** Opening Excerpted data block **

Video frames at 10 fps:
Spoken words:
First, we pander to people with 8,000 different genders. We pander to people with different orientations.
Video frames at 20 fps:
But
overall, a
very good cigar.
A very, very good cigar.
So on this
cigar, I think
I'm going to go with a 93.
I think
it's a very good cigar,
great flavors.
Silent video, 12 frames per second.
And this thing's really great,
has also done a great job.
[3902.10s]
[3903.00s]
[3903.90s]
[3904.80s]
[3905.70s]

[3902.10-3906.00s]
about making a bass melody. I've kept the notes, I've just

** Closing Excerpted data block **

Exercise:
Transcribe the records above exactly, but only from the line that contains "Silent video, 12 frames per second." through their final line, inclusive.

Solution:
Silent video, 12 frames per second.
And this thing's really great,
has also done a great job.
[3902.10s]
[3903.00s]
[3903.90s]
[3904.80s]
[3905.70s]

[3902.10-3906.00s]
about making a bass melody. I've kept the notes, I've just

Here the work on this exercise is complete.